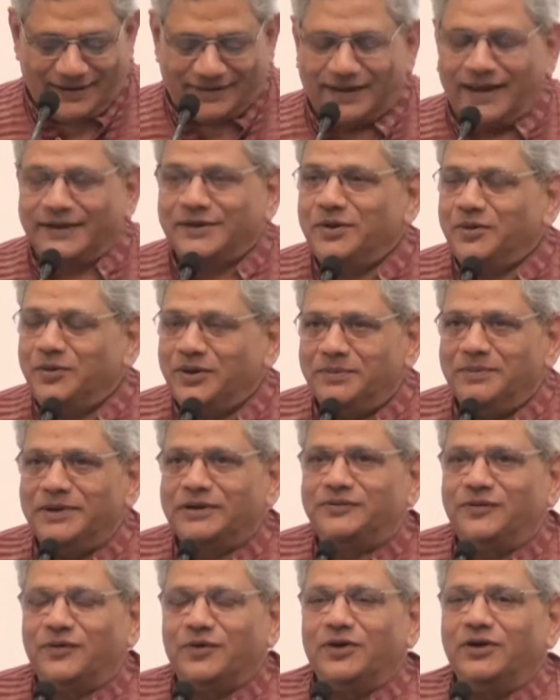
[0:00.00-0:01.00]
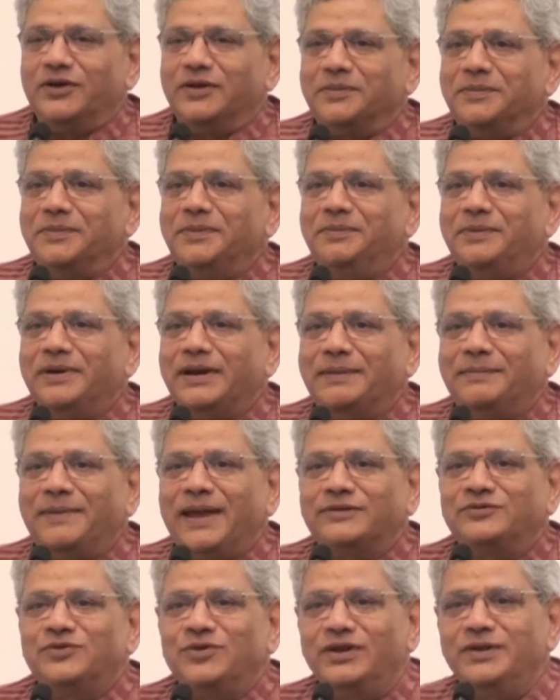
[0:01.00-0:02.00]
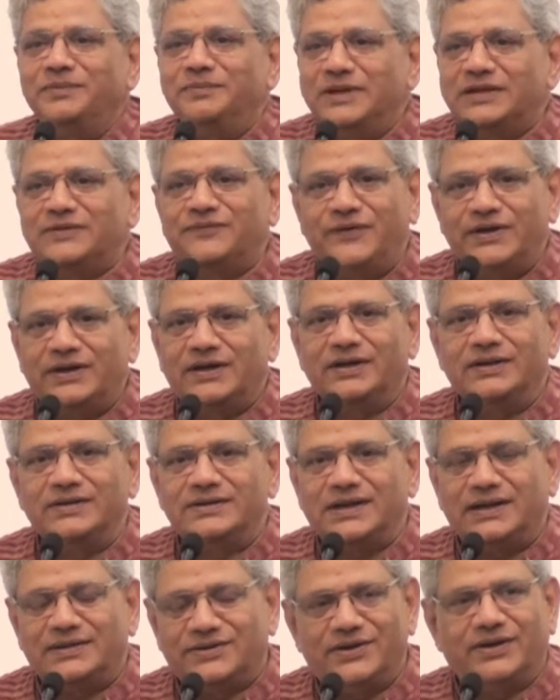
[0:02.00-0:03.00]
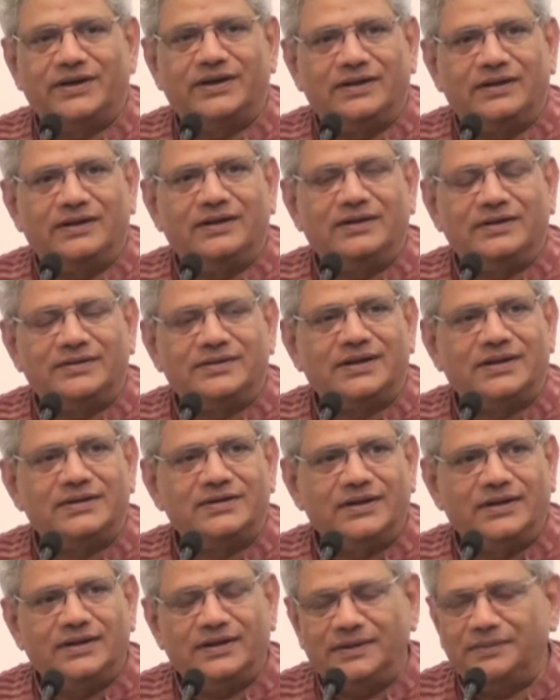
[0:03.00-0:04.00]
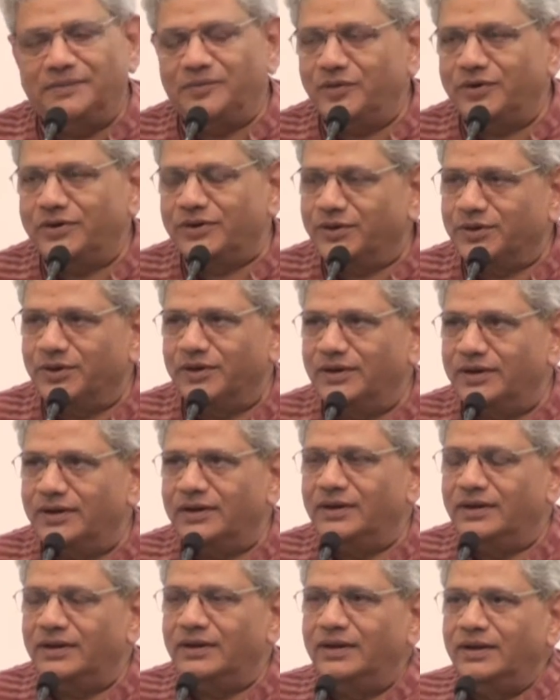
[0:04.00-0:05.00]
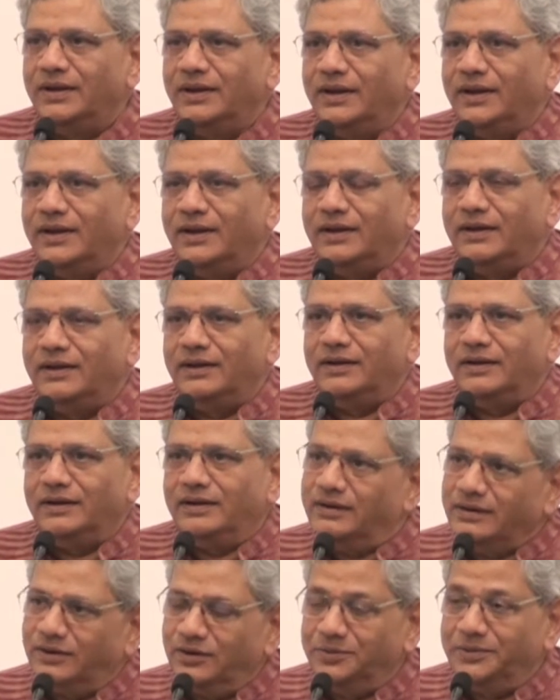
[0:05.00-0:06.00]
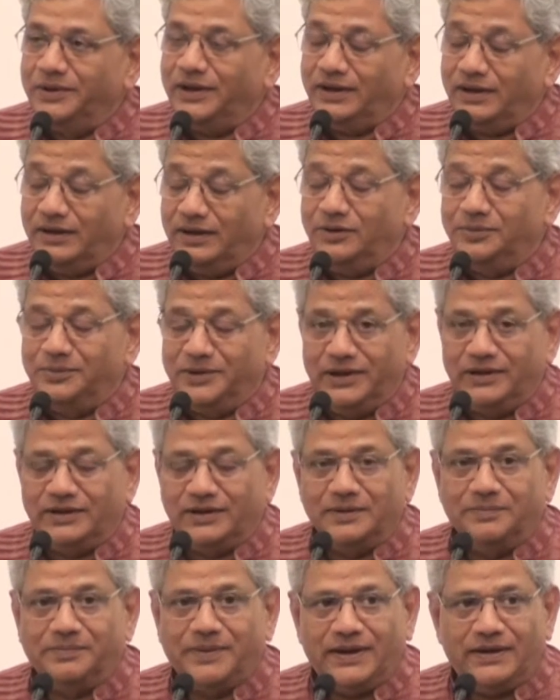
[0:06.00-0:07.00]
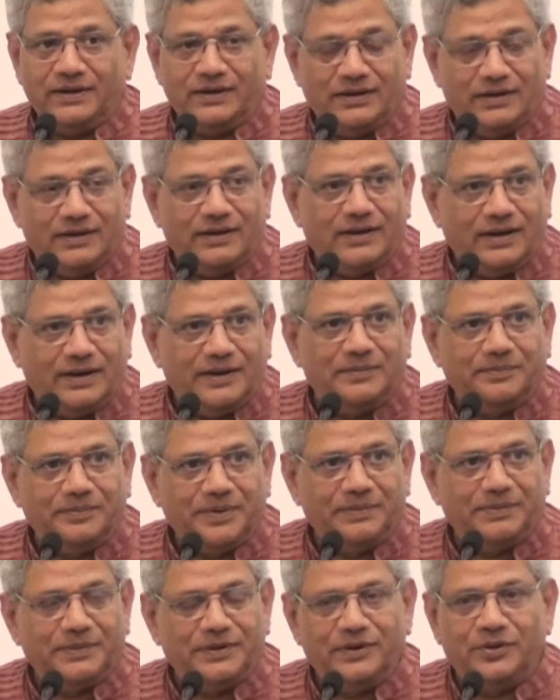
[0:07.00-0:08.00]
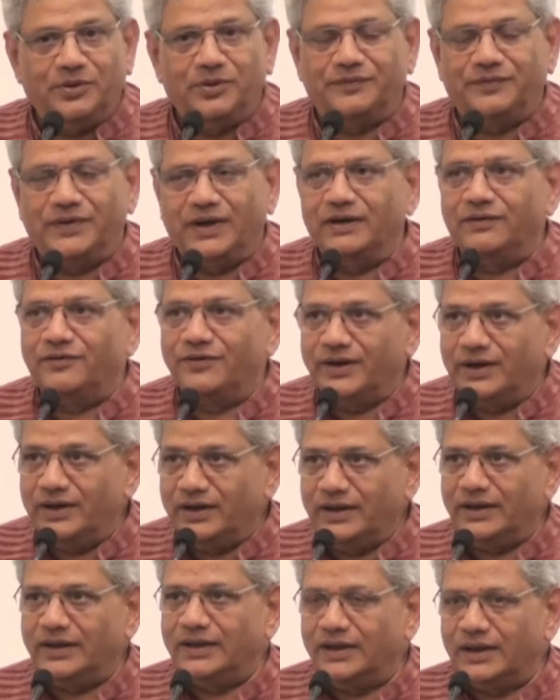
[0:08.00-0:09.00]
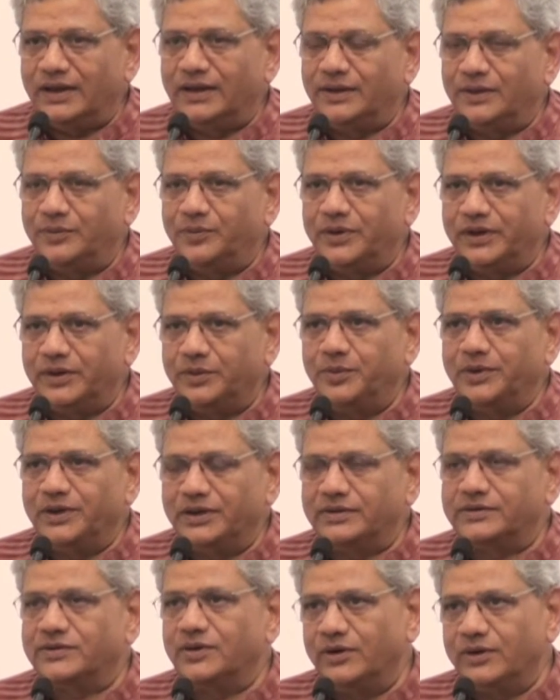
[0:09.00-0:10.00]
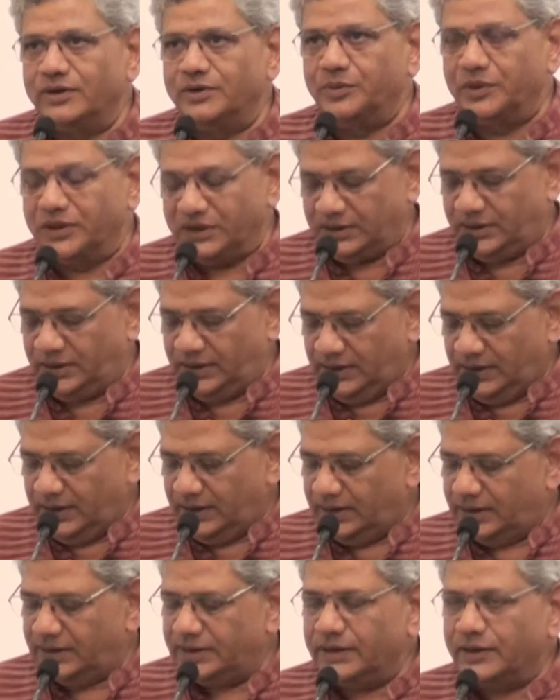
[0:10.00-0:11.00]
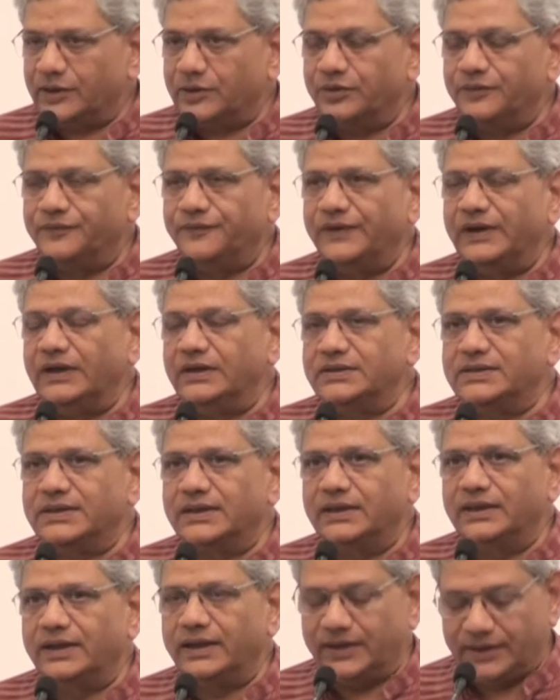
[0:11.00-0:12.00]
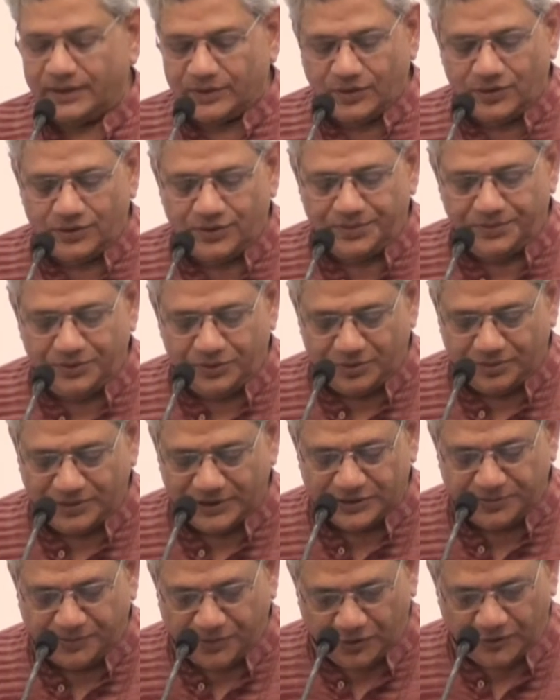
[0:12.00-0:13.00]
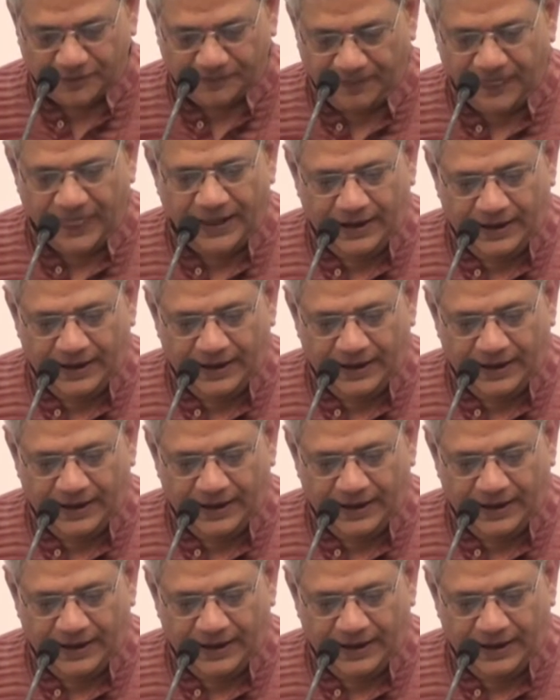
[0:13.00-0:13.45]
thank you very much for calling me, but I'm actually misfit in such a what you call illuminating panel, and people who have done really very, very solid work in their own fields, and they can contribute much more.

———

• Your instructions:
Output the full listing verbatim, but drop the images.

• Exercise response:
[0:00.00-0:01.00]
[0:01.00-0:02.00]
[0:02.00-0:03.00]
[0:03.00-0:04.00]
[0:04.00-0:05.00]
[0:05.00-0:06.00]
[0:06.00-0:07.00]
[0:07.00-0:08.00]
[0:08.00-0:09.00]
[0:09.00-0:10.00]
[0:10.00-0:11.00]
[0:11.00-0:12.00]
[0:12.00-0:13.00]
[0:13.00-0:13.45]
thank you very much for calling me, but I'm actually misfit in such a what you call illuminating panel, and people who have done really very, very solid work in their own fields, and they can contribute much more.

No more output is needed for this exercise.